The flying boat had a rectangular section fuselage with a flat, single-step planing bottom. Short sponsons under the wing gave stability on water. Both pilot and passengers sat in open cockpits within a fairing on top of the forward fuselage. The pilot was near the nose, with side-by side rear seats immediately behind him under the wing leading edge. Fuel, carried in a 30 L tank in the sponsons and another, 30 L tank in the fuselage was pumped to the engine by compressed air. Behind the step the fuselage was narrow in profile though wider in plan. The tail was conventional with rectangular, broad chord fixed surfaces. A vertical tail, broader than it was high, carried a narrow, straight-edged, conventionally balanced rudder. The tailplane was high on the fin and had, like the aileron, elevators with horn-balances; they had a nick for rudder movement.

In 1920 a more powerful, four seat variant, the V 3a Susanne, was flown. It was similar to the V 3 but the wing plan was no longer as rectangular, having blunted and more angled tips. The horn-balanced ailerons were replaced with conventional surfaces. Its completely revised hull was shallow but wide, curving outwards in plan from the nose, at its broadest under the wing and tapering smoothly back to the tail. The extra width provided stability on the water and the sponsons had gone. The underside ahead of the single step, just aft of the centre of gravity, was concave in section rather than flat; behind it the profile was "claw-like", dipping down into the water then up again to the tail. On top of the hull, the pilot had a wider cockpit with room beside him for one passenger and the other two now had the protection of a small, enclosed cabin. The tail was also modified: a single strut on each side strengthened the tailplane from below, the elevator horn balances were removed, the rectangular tail surfaces blunted and the tailplane given angled tips. The control surfaces were partly duralumin.

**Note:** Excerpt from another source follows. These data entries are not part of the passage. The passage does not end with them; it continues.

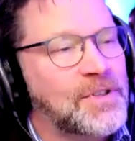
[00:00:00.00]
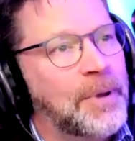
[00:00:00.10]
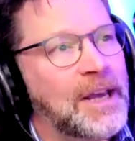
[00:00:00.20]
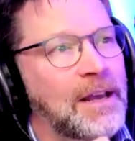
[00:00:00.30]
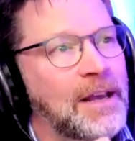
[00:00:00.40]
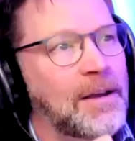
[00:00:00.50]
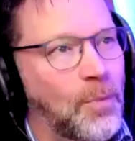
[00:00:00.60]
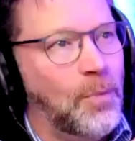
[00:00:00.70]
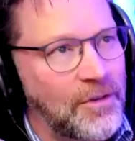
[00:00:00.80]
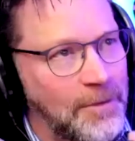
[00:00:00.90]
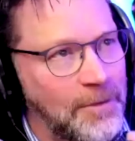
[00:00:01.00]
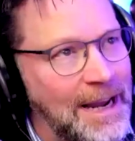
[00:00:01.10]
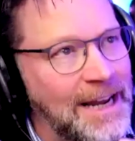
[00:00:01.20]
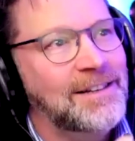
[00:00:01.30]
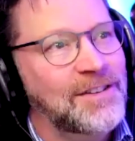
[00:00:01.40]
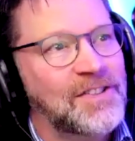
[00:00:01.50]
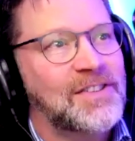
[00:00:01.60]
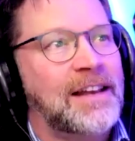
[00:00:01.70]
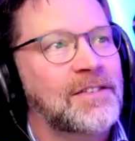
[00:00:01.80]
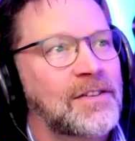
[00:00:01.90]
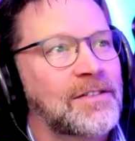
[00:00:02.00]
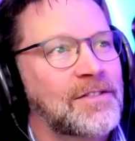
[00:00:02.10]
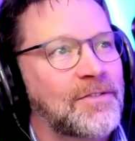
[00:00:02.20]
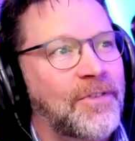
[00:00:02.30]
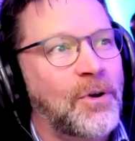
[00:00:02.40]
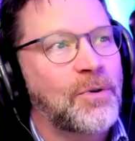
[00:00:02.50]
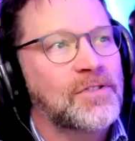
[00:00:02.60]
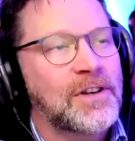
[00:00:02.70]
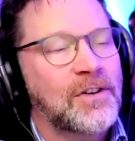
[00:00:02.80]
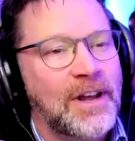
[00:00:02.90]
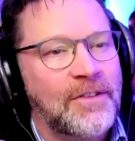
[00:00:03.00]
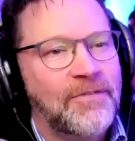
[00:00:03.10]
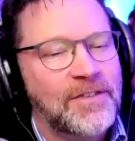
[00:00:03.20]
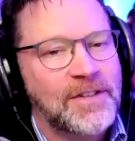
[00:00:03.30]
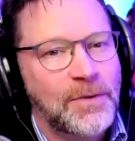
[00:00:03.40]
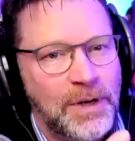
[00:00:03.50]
to be one of the main centres focusing on FASD.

It was powered by a 185 PS, six-cylinder, 17.5 L Benz Bz.IIIa inline engine, mounted above the wing and driving a larger, 2.9 m diameter propeller. It was also larger, with span increased by 8% and length by 14%. These modifications increased the empty weight from 700 kg to 1200 kg. A fuel capacity of 195 L gave the V 3a a duration of 4 hours.

==Operational history==

Both the LFG V 3s were entered onto the German civil register by June 1920. In October 1920 an order was placed for one by a Hamburg based company who intended to move it to Norway. This may have been the V 3 as Andersson and Sanger suggest, though in December LFG was granted an export licence for an aircraft with an 185 hp engine, pointing to the V 3a. It was transported to Hamburg but then put in store. In November 1921 its engine was confiscated by the RTG, the body set up in early 1920 to destroy German aircraft and engines or distribute them between the Allies. Nothing more is known about it, but it never reached Norway.

==Variants==
- V 3 Susanna
  Three seat flying boat with single, over-wing pusher engine. Sponsons.
- V 3a Susanne
  Four seat, enlarged and more powerful with completely new hull without sponsons. Cleaned up and with revised control surfaces.